Compicated shot for removing a character

Hi :smiley: Ok so I am hoping someone will be able to help me out here. In order to explain my problem a lot easier I have made a short video in which I show what the problem is.
If you have 2:30 minutes to spare please watch it and maybe you can provide me with some helpful tips. THX a lot in advance :smiley:

Hi there,

You might be overthinking this shot.

  1. Garbage Mask out your guy dragging on the ground and any shadows he's casting. Keep this as your top layer.
  2. Garbage Mask out the guy dragging the corpse, not a lot of fine roto work to do. Just do a big loose matte. Keep this as your middle layer;
  3. Track the background. Keep this as your bottom layer. You may need two background tracks, one for the ground and one for the hills.
  4. Remove the guy dragging the corpse and do fine roto on the legs of the corpse where he's overlapping the guy who's dragging the corpse.
This will require a general large remove and then compositing the corpse back over the top, you won't nail this shot in one simple remove pass because of your complicated foreground object. You need to remove too much of the corpse and the guy dragging him, and then put him back over the top in a composite inside AE or Nuke for example using mocha roto. Just don't use fine roto for the remove.

Try that and let me know.

Cheers,
Mary

Ok I will try what you said ASAP. What I tried doing so far is this: I made a garbage mask around the two guys,a big one. Then I tracked the background on the sky and on the ground, but those tracks could not be done completely, I got an error saying what you can see in the pic. So I uses them up to the point they were tracked.

http://imgur.com/a/1WXAP

Sometimes the ERROR says something like there is to much difference in the lighting… or something like that.

Then I did the remove, and the two guys were mostly removed ok, with some tearing. My plan was to use this fully clean footage and place it above the Original in Ae and roto out around the area of the guy with the tracking markers, but this also gave me some bad results around the legs of the corpse guy… Well THX for the help, I will see what I can do.
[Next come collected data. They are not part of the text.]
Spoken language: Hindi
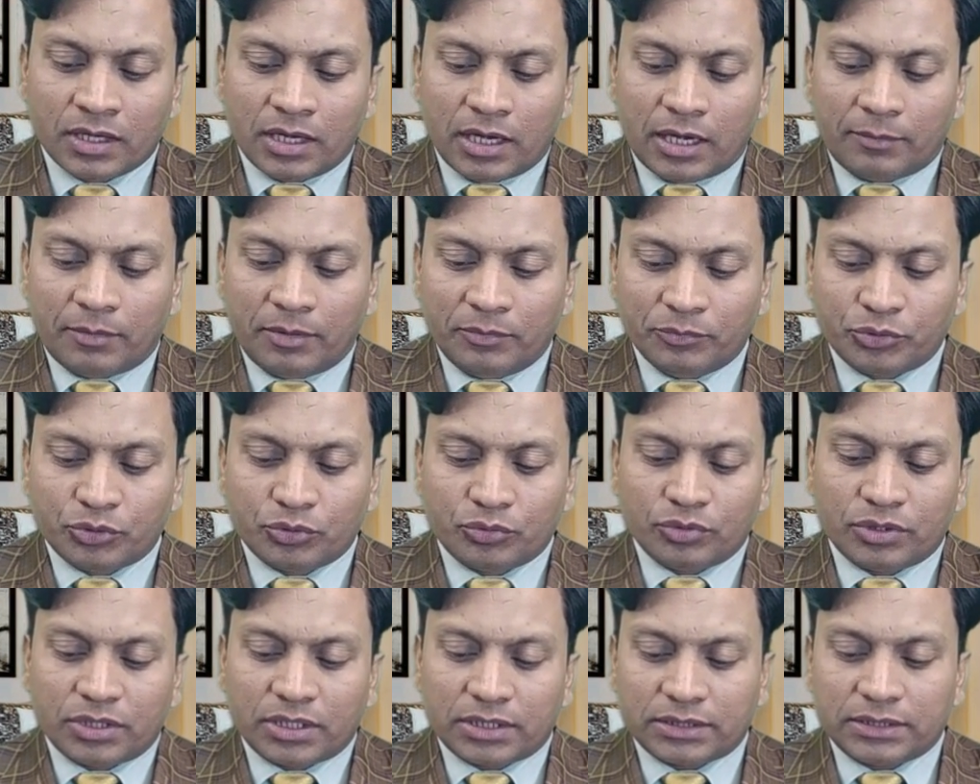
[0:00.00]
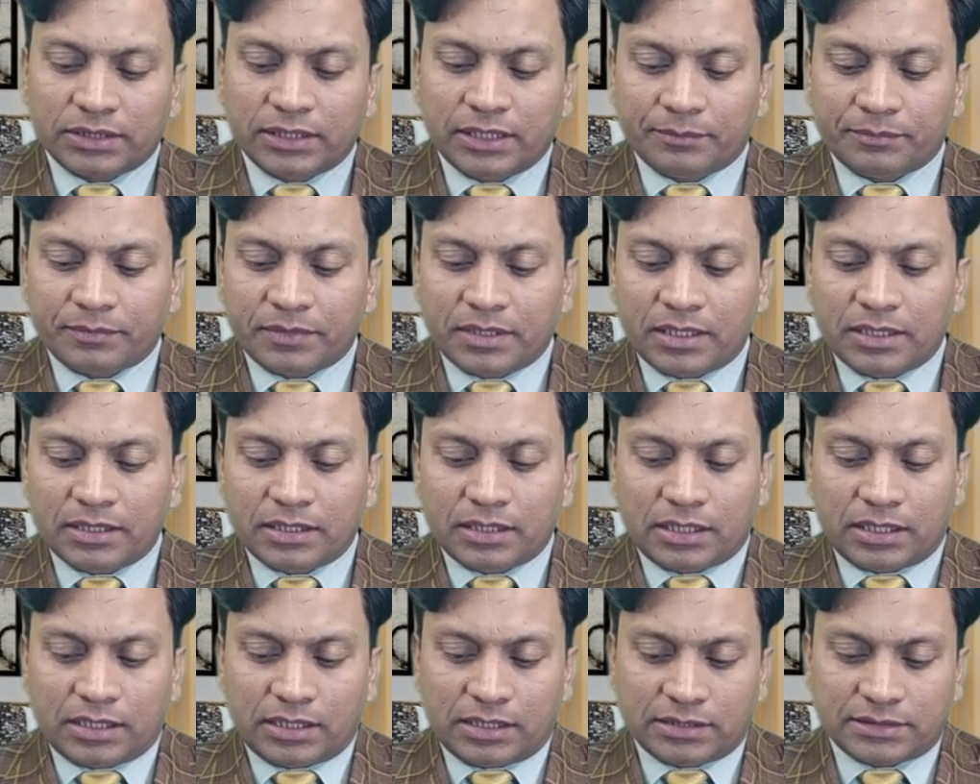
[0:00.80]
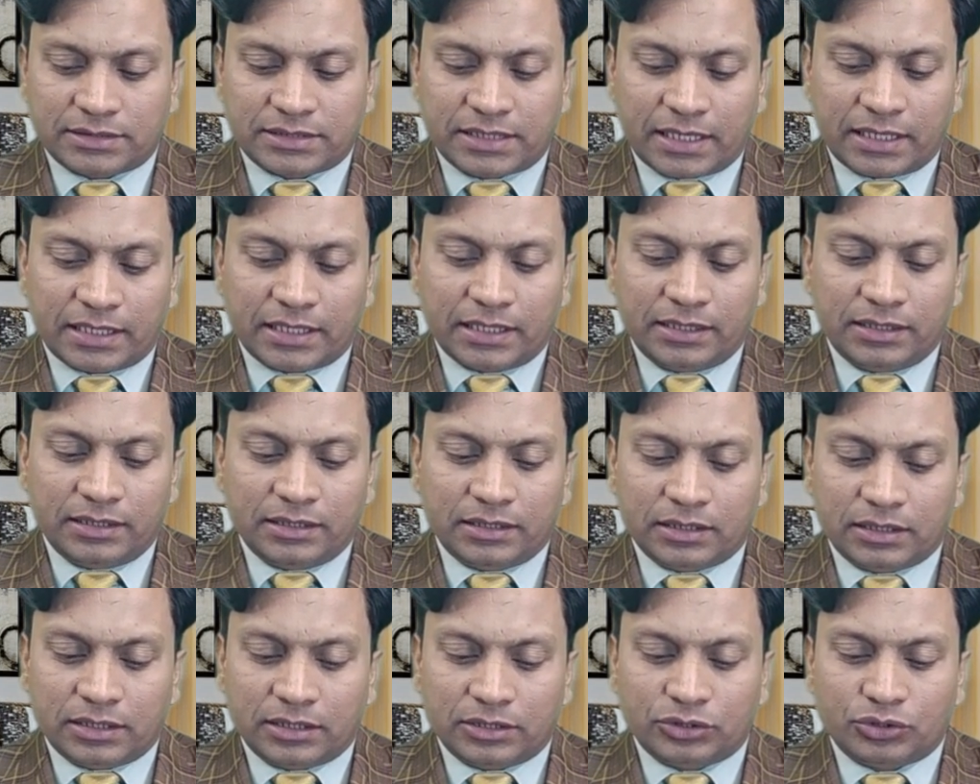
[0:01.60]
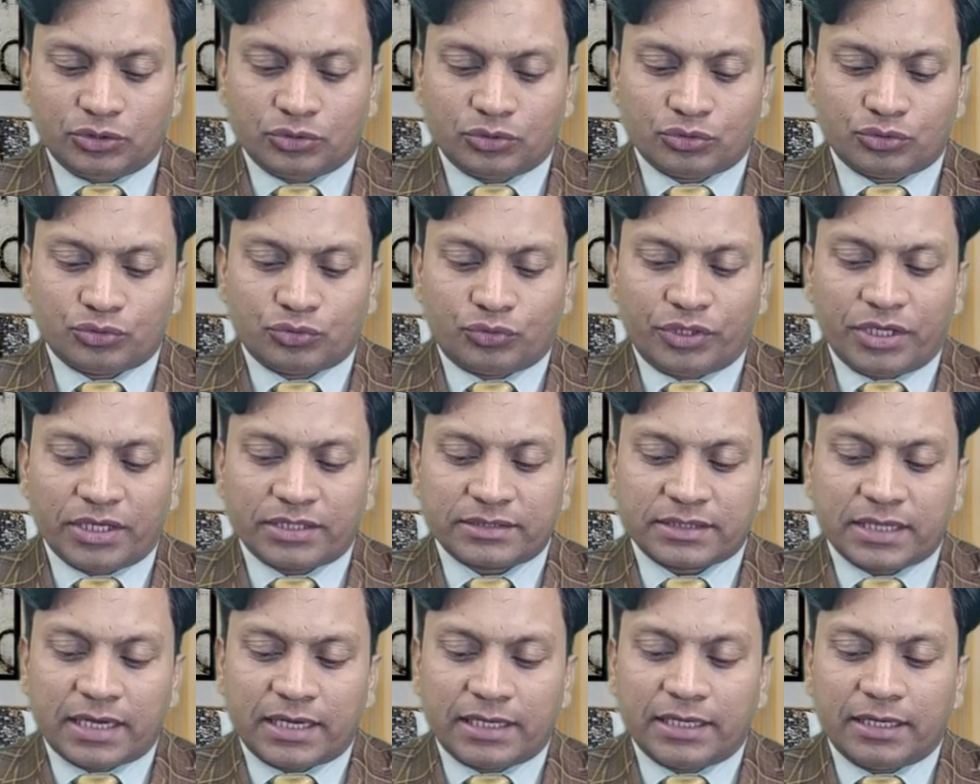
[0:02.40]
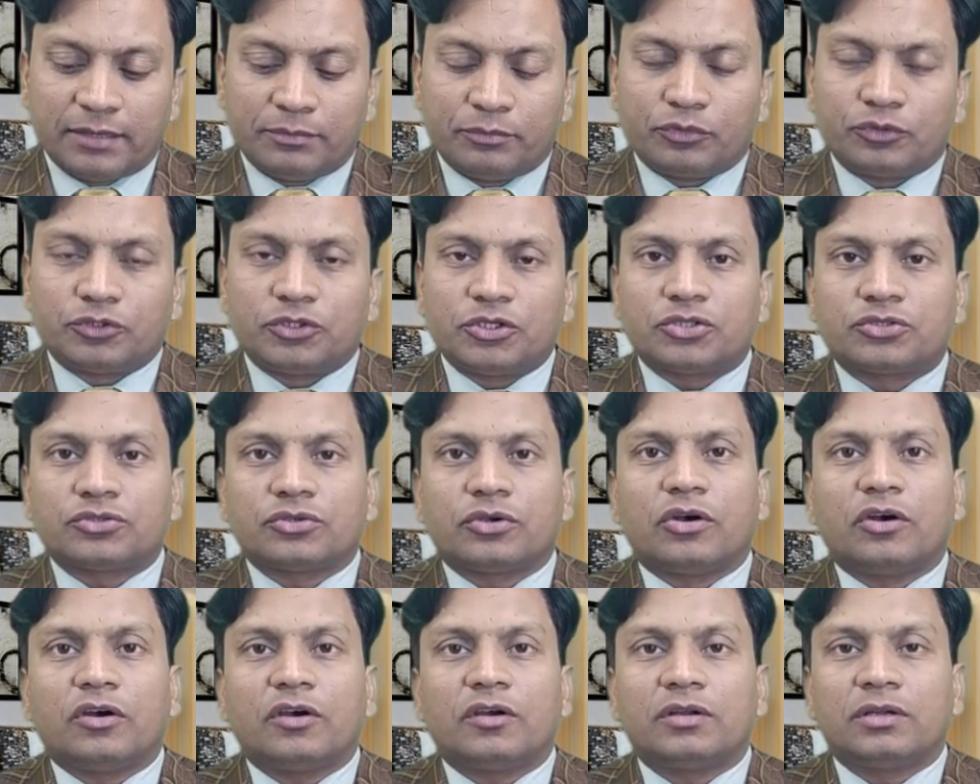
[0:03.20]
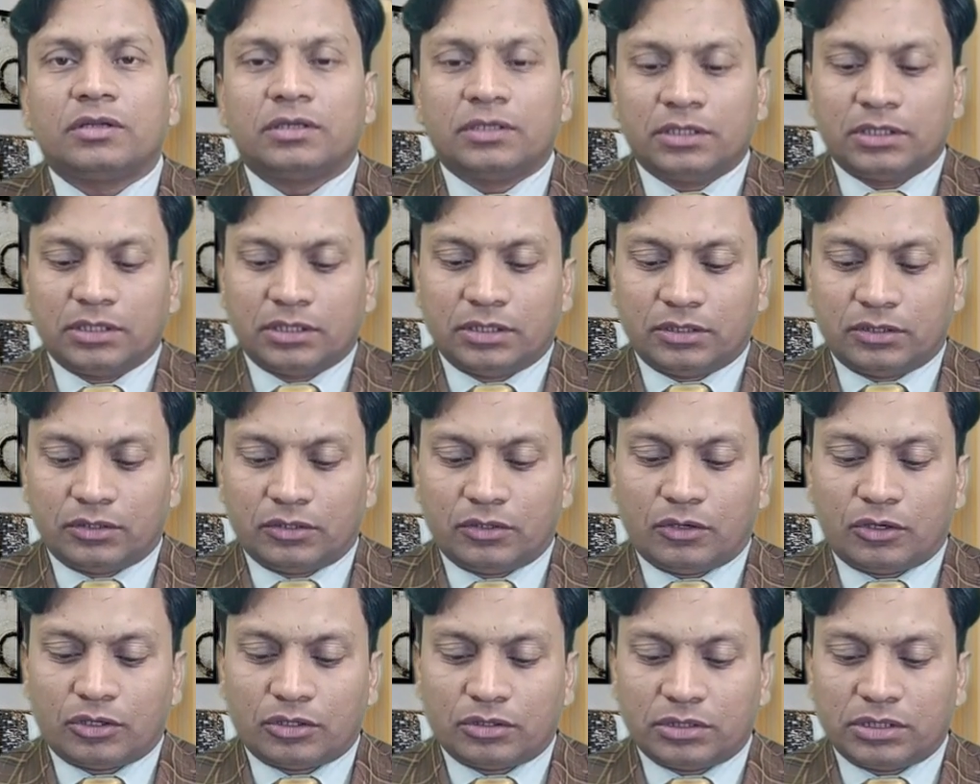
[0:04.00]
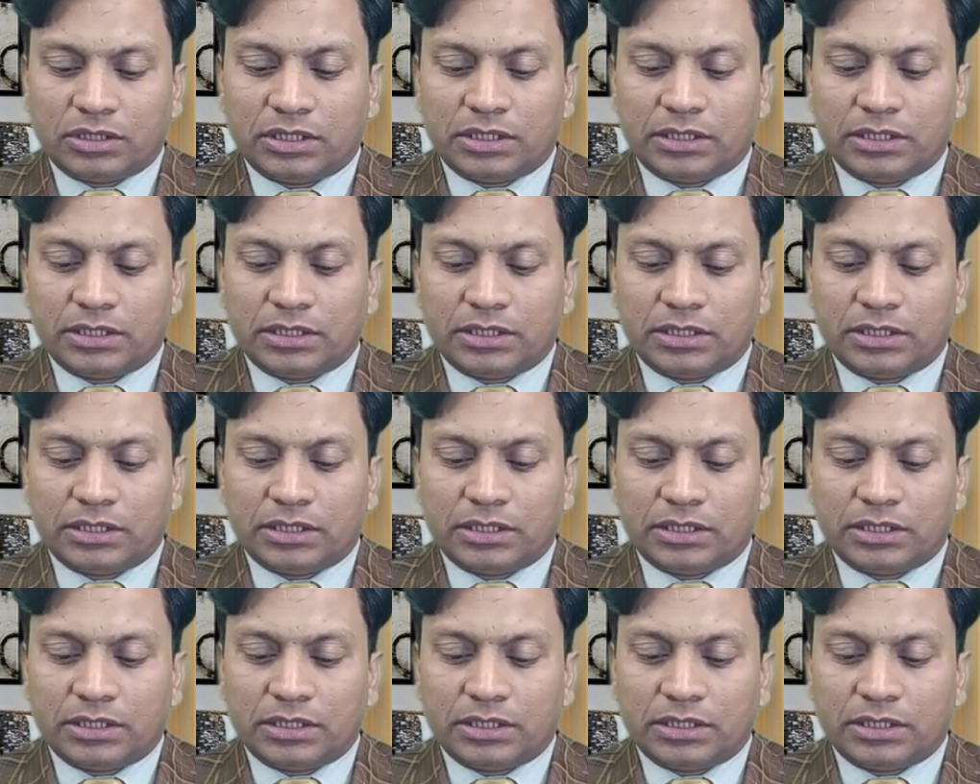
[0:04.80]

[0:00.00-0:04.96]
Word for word: अब हम शुरू करते हैं अपना सेकेंड जो जोडिक साइन है बुरज सौर और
You’re still tracking the two FG shapes when you track the background, turn off the gears for the top two layers so you’re not tracking them anymore and focus on getting good background tracks. The gears mean you’re tracking or rendering those layers in mocha.

Of you’re seeing tears, it’s because your BG track isn’t good enough. Turn your grid and surface tool on and really pay attention to what the track is doing.

Ok this makes a lot of sense. THX a lot I will see what I can do and I will post the end result :smiley: I am thinking that maybe I need to make a Clean plate frame for the beginning of the video? Like in the second tutorial with the fish that does not move? Maybe?

You might need to, if you can’t see enough BG behind the characters.

Hi :smiley: Ok so I have made a lot of progress with the removal tool THX to the info I got here, so thank you for that :smiley:
But I still do not understand a few things, therefore I moved to a new shot that I have and I made a new video in which i explain what I do not understand.

So if you have 4 minutes of your time to spare to watch this video I would be happy… THX :smiley:

I think the issue is you don’t have a good grasp on what “planar data” is. The sky is it’s own plane. The ground is actually several planes. Think of the shot in terms of a low poly model, a very low poly model. How would the environment look as a super low rez 3D model? The polygons are planes. Those are what you want for the best tracks.

When you say “the background track looks good” I can tell you even from not seeing the grid and surface tool (which you should be using to judge the track instead of the shape), no it doesn’t, it drifts with the clouds while anchored to the ground. That’s not ideal, but you get away with it in your render because you have a super feathered remove shape. You want the sky separate and the ground separate, and probably you want that FG hill bend to be separate as well. You will need to track perspective on the ground as well. That will give you a much more pixel perfect remove.

Your issue is not the remove, it’s not understanding the tracker and the relationship of that tracker to planar data. If you can grasp that concept, remove will be so much easier. That planar data is how the remove rebuilds the shot pixel by pixel.

Do you see what I mean?

Also, try overlapping BG shapes instead of joining the layers, you’ll get cleaner remove results. You won’t get that black line. If you still don’t see what I mean, send me the shot and I will show you. maryp@imagineersystems.com

Cheers,
Mary

Ok I will see what I can do, THX a lot for the info. I would rather learn and do this but if I fail after countless hours of trial and error I will send you the shot :smiley:

Hi :smiley: Ok so taking into account all that you have said. To track the ground I make a bunch of small window tracks, but what I want to know is: Do they need to last for the whole scene somehow? Or is it ok if a track last for a few seconds and then ends? After that I can use the Uber key to make them bigger so they cover more of the area and overlap?
And for the grid, the track is good if the grid does not get distorted in any way?
And for the Clean plate, do I have to make multiple cleanp lates along the way or can I use one that is a panorama that covers the whole scene but was not made in Mocha?

Think in real broad terms, not tiny window tracks.